> [What you need to do]
Word for word, retype the lines from the one containing "(1084.58 s to 1085.03 s)" to the one containing "(1087.28 s to 1087.73 s)" below, keeping both end lines and dropping the pictures.

> [Data]
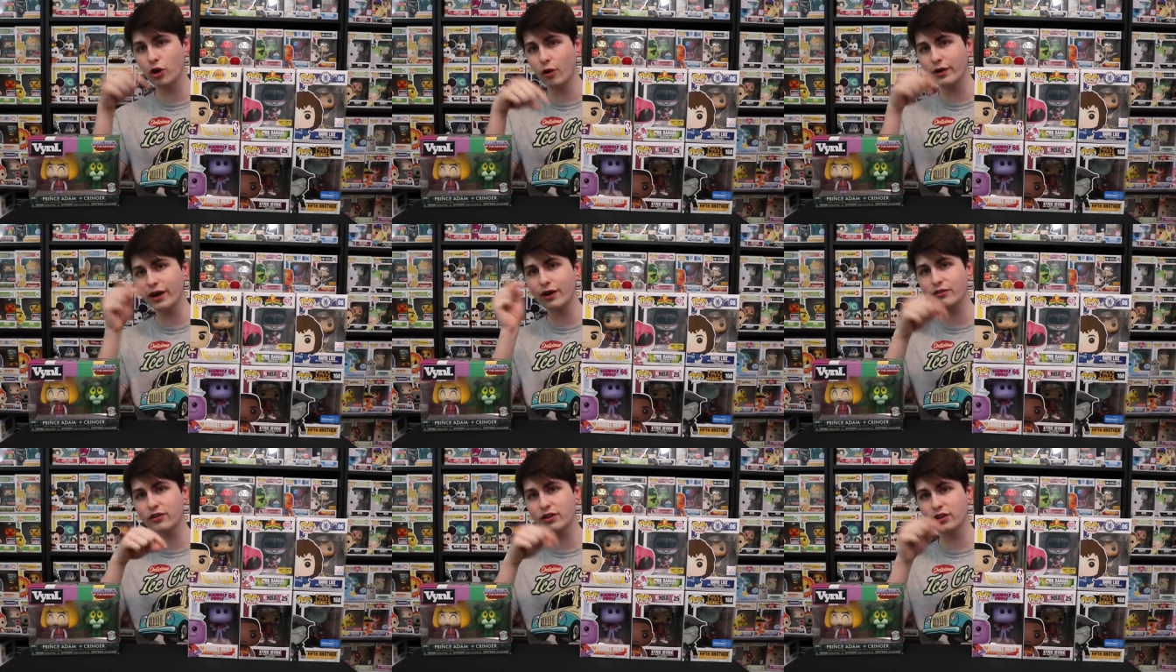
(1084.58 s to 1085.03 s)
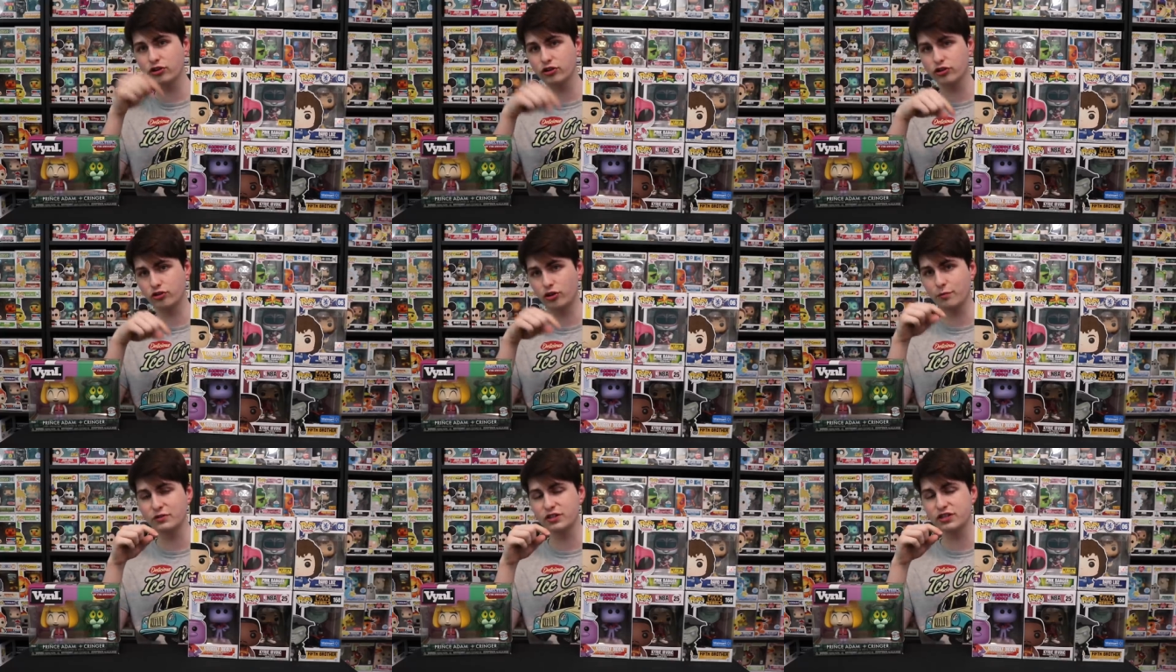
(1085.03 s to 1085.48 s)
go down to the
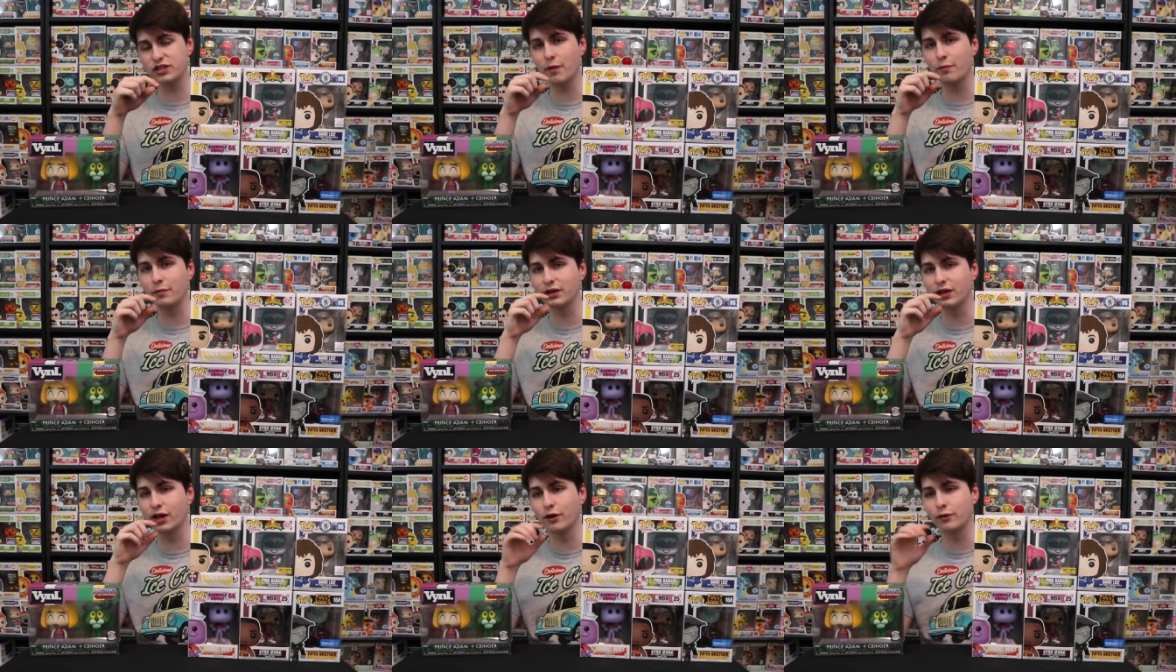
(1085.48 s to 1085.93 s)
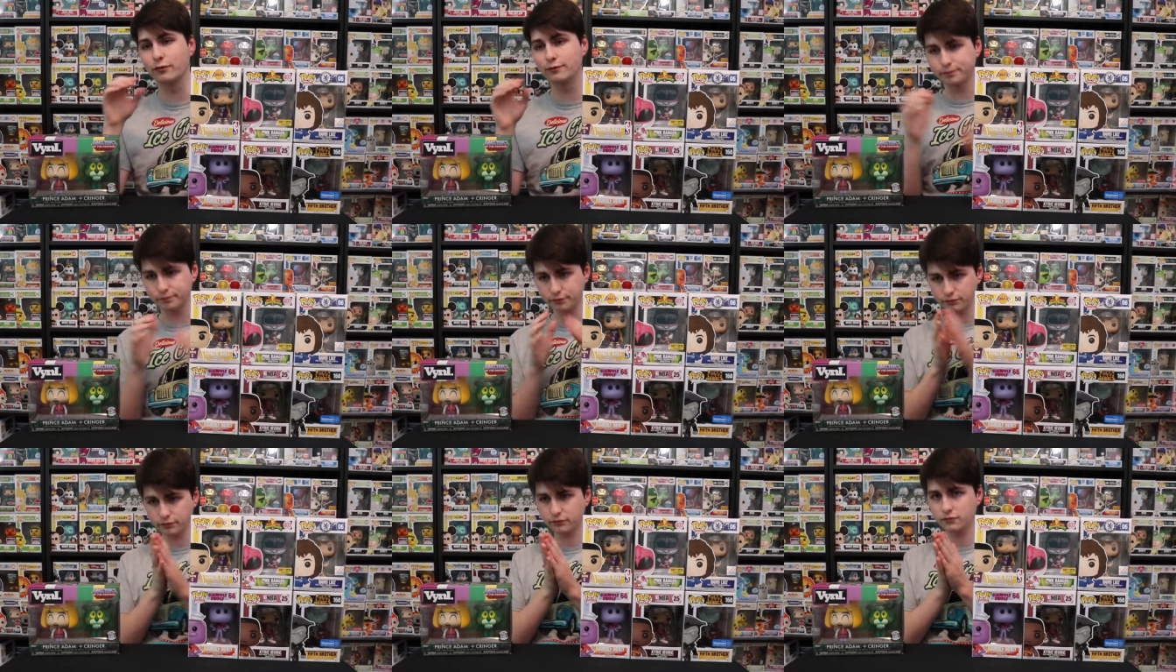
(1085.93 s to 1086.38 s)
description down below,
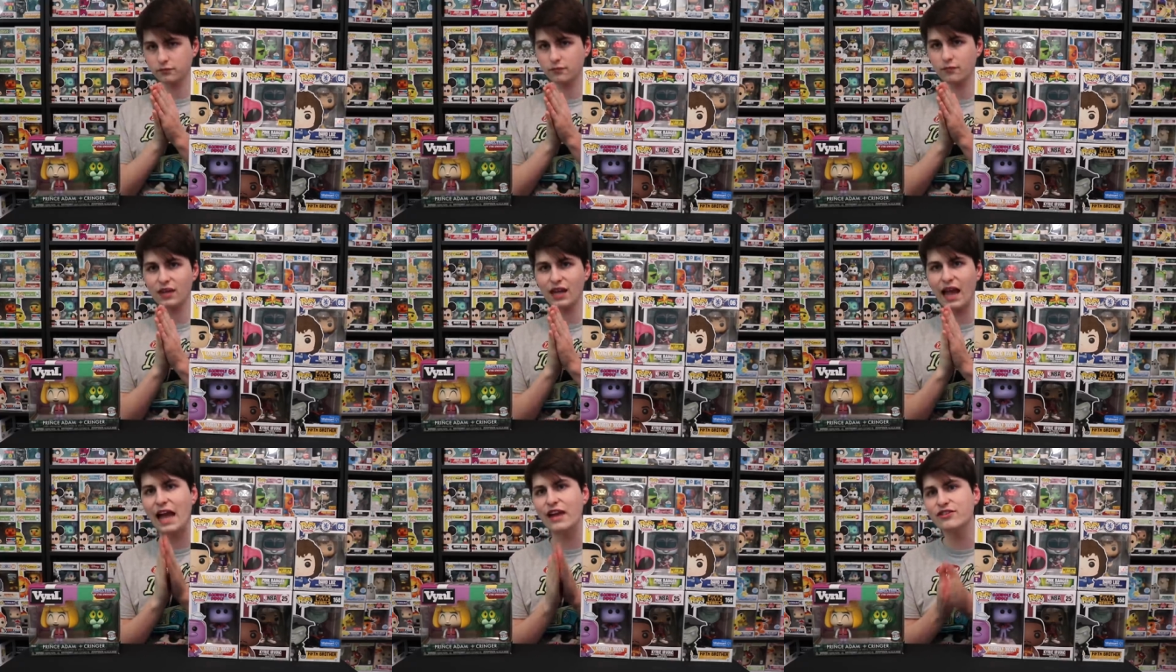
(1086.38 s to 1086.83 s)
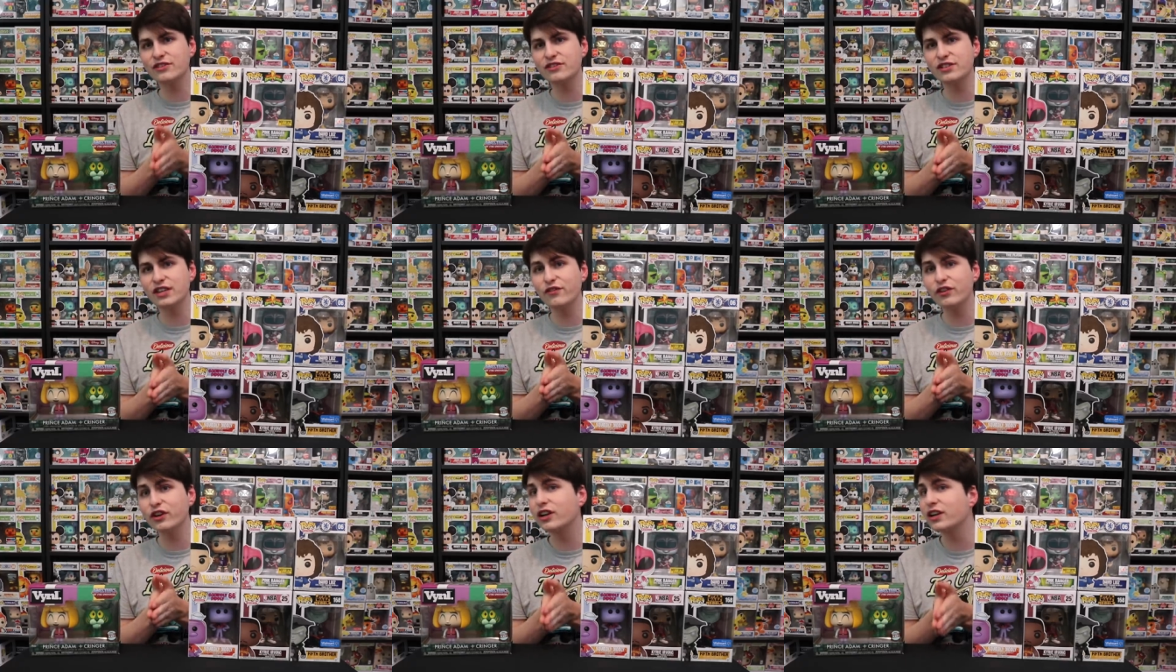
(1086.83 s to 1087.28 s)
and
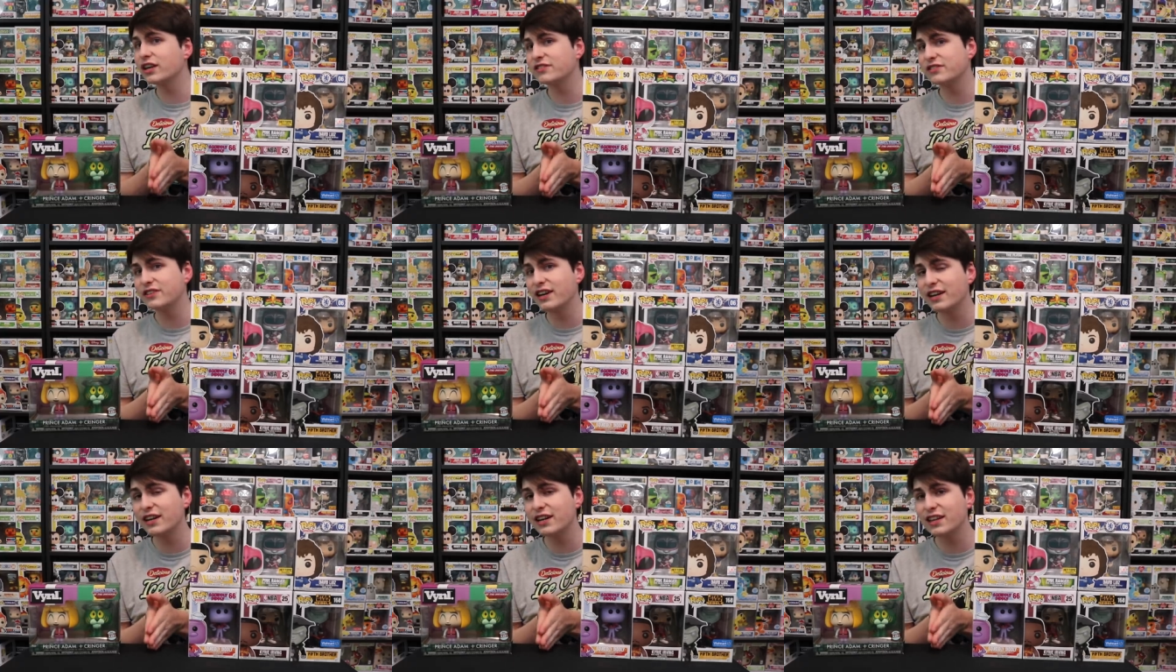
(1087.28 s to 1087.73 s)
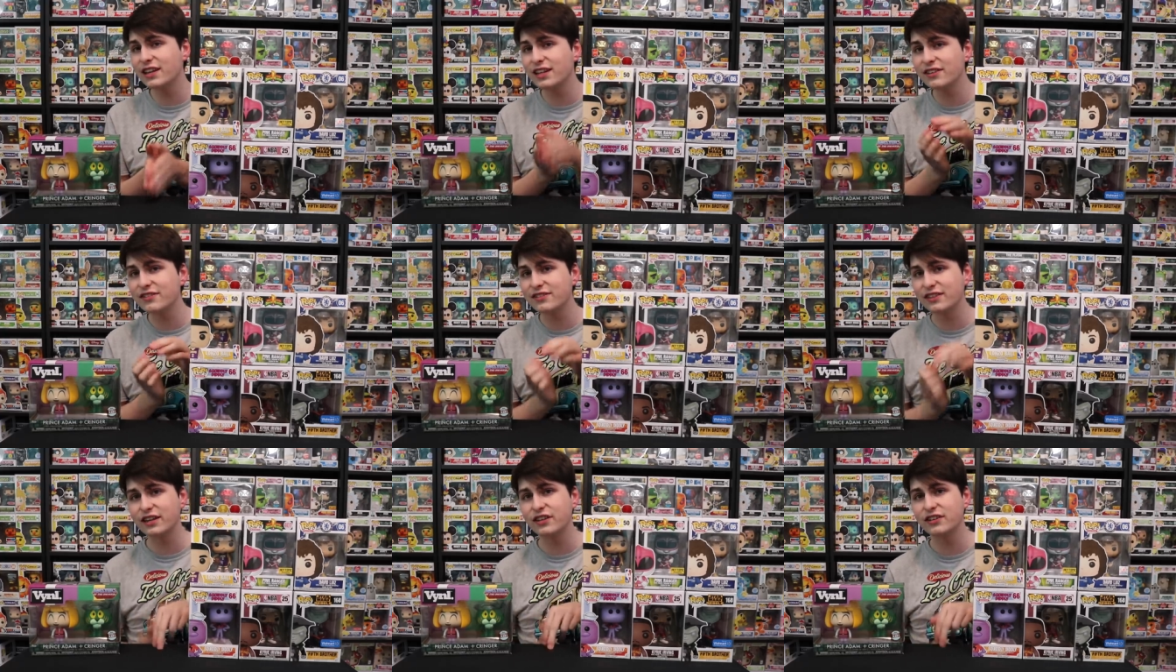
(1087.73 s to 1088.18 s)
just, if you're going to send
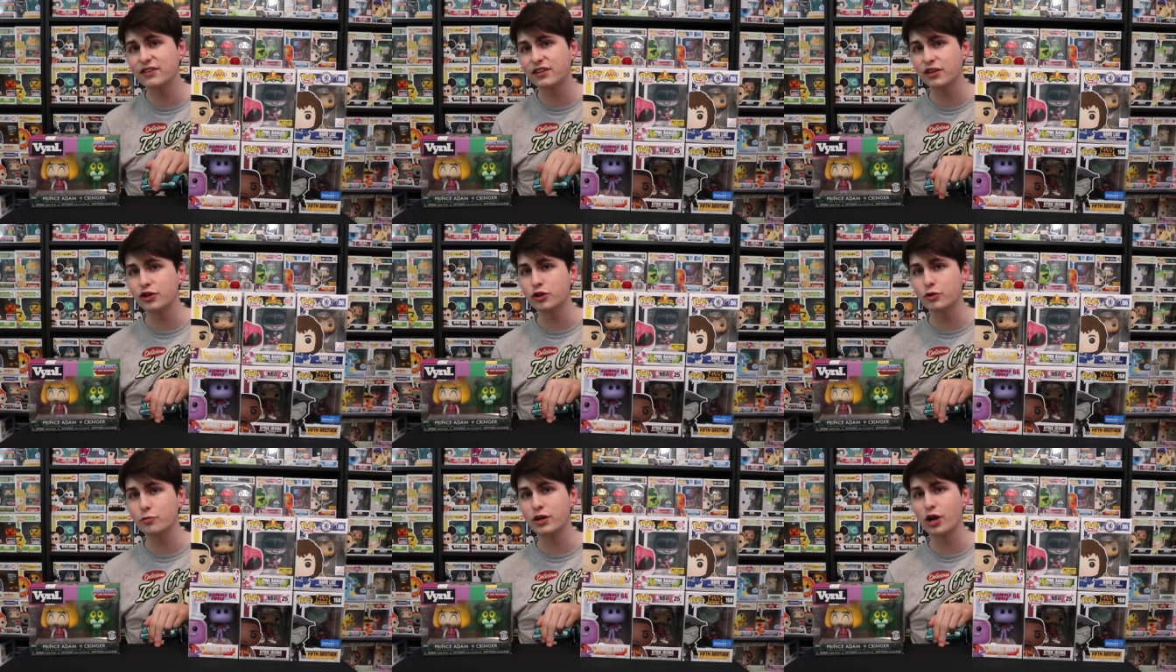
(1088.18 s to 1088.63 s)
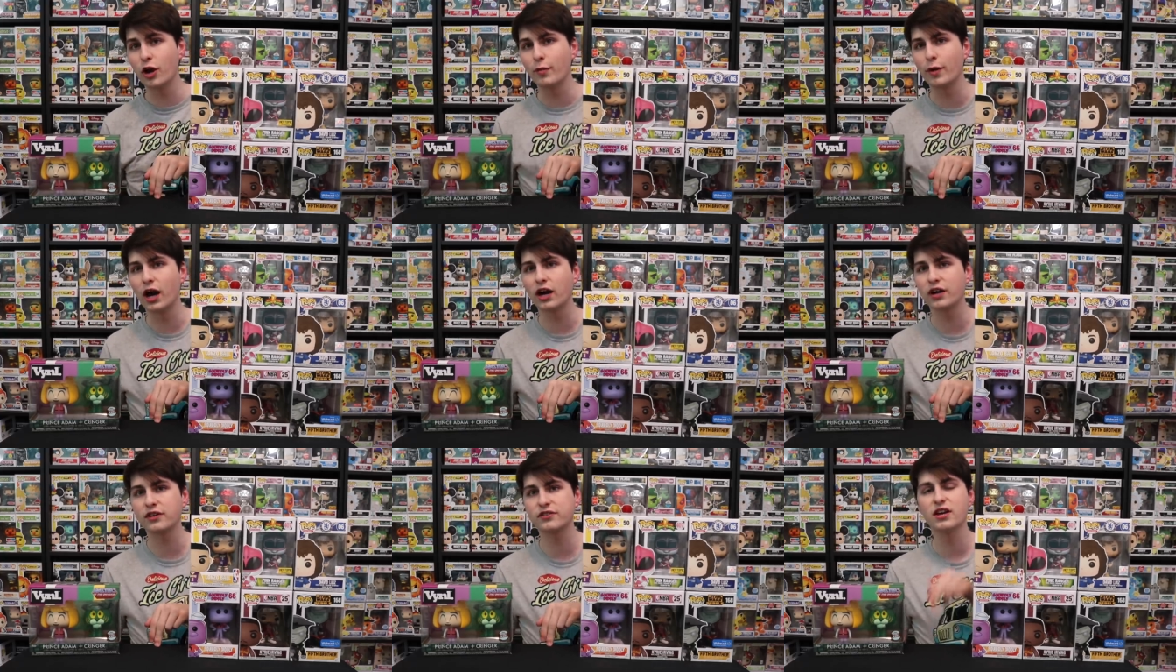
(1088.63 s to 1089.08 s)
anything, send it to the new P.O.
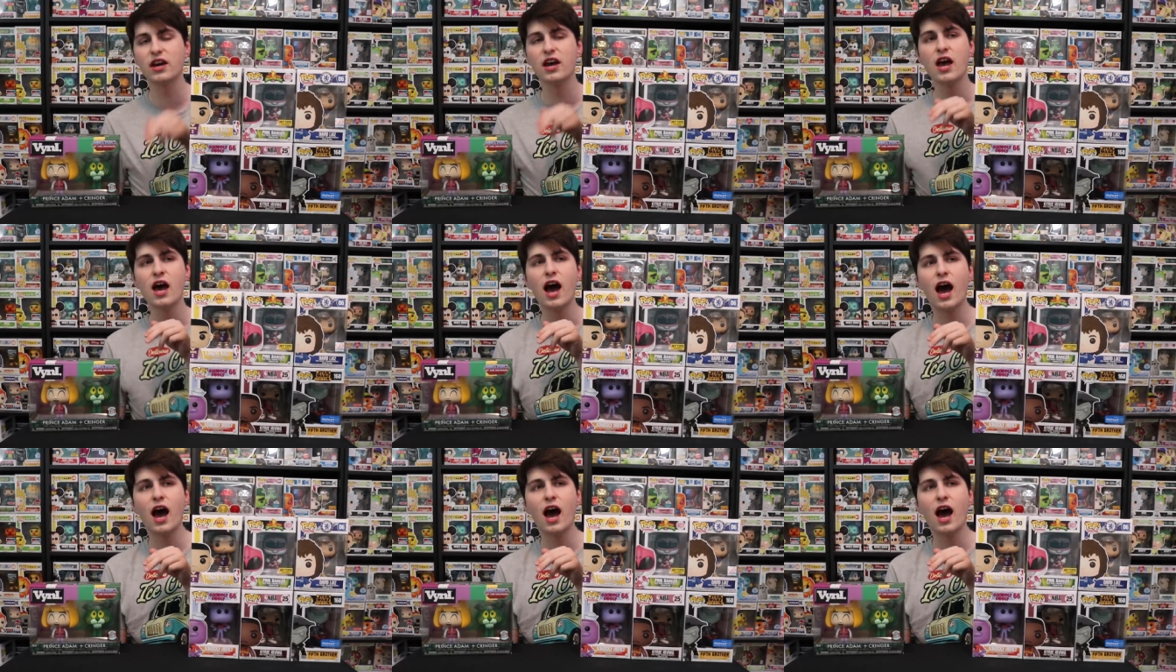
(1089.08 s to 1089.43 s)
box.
---
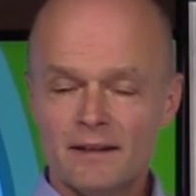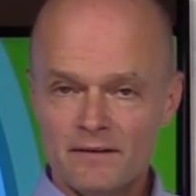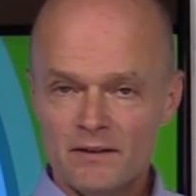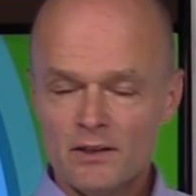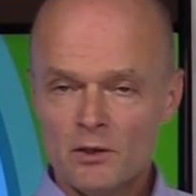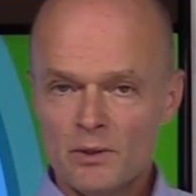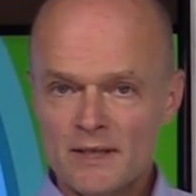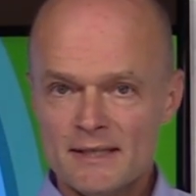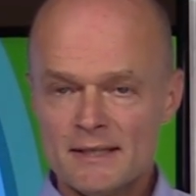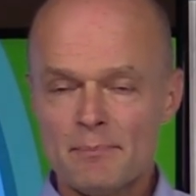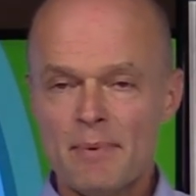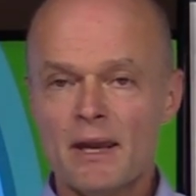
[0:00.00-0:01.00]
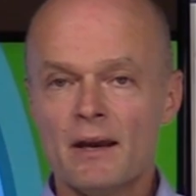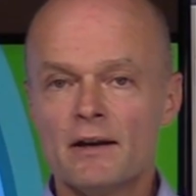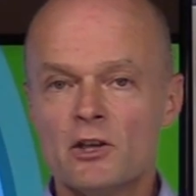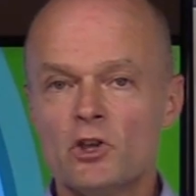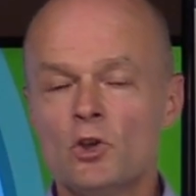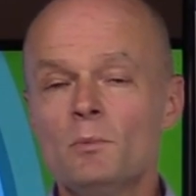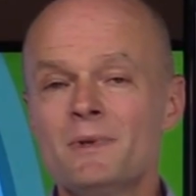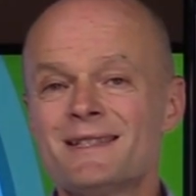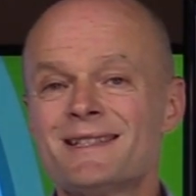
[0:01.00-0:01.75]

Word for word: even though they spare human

> [Exercise result]
(1084.58 s to 1085.03 s)
(1085.03 s to 1085.48 s)
go down to the
(1085.48 s to 1085.93 s)
(1085.93 s to 1086.38 s)
description down below,
(1086.38 s to 1086.83 s)
(1086.83 s to 1087.28 s)
and
(1087.28 s to 1087.73 s)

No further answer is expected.